Yellow fever virus cDNA and Antigen

Yellow fever is a mosquito-borne tropical disease caused by the yellow fever virus. Symptoms can include fever, jaundice, muscle pain, nausea, vomiting and fatigue. In rare cases, it can progress to a more severe form, which can cause bleeding and organ failure. Vaccination is the best way to prevent yellow fever.

The specific antigens used to detect yellow fever virus infection are the nucleoprotein (NP) and envelope (E) proteins. Antibodies to the NP and E proteins can be detected using immunoassays such as ELISA (enzyme-linked immunosorbent assay), Western blot, and immunofluorescence.

The Yellow Fever Virus genome is composed of single-stranded, positive-sense RNA. It is about 10.7 kilobases in length and encodes three structural proteins and seven non-structural proteins. The structural proteins are the capsid protein, envelope protein, and the membrane protein. The non-structural proteins are the enzymes required for viral replication, transcription, and translation.

One of the key proteins of YFV is the envelope protein (E), which is responsible for the attachment of the virus to host cells and the fusion of the viral and cellular membranes. Another important protein is the small envelope protein M, which plays a role in the assembly and release of the virus particles. The protein C is involved in the maturation of the virus particle, and non-structural protein 1 and 2A are important for viral replication.

Serine protease subunit NS2B is an essential component of the YFV replication complex, which processes the viral polyprotein into its functional components.
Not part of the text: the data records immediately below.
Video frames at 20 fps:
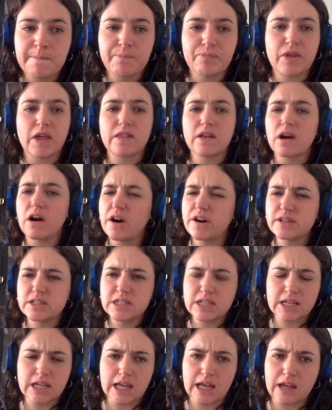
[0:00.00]
And the
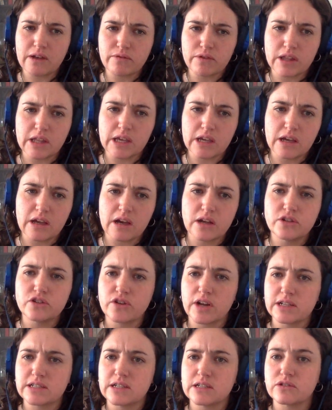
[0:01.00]
Kantian can't really
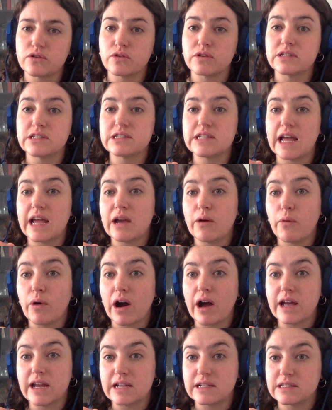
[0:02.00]
address this or say
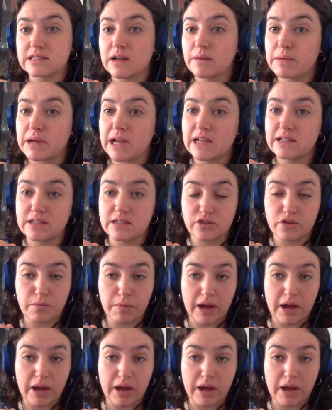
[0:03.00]
why in some cases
The non-structural protein 2A-alpha is also involved in the processing of the viral polyprotein and plays a role in the suppression of host immune responses.

The study of these proteins and their interactions with host cells is crucial for developing antiviral therapies and vaccines against YFV. Several drugs that target YFV proteins are currently under investigation, including those that inhibit the protease activity of NS2B/NS3 and those that target the fusion activity of the envelope protein.

In conclusion, the proteins of YFV play critical roles in the virus life cycle and pathogenesis. Understanding the functions of these proteins and their interactions with host cells is essential for the development of effective treatments and vaccines against this deadly virus.

The use of recombinant proteins/cDNA in academic research and therapeutic applications has skyrocketed. However, in heterologous expression systems, successful recombinant protein expression is dependent on a variety of factors, including codon preference, RNA secondary structure, and GC content. When compared to pre-optimization, more and more experimental results demonstrated that the expression level was dramatically increased, ranging from two to hundred times depending on the gene. Bioclone has created a proprietary technology platform that has resulted in the creation of over 6,000 artificially synthesized codon-optimized cDNA clones (cloned in E. coli expression Vector), which are ready for production of the recombinant proteins.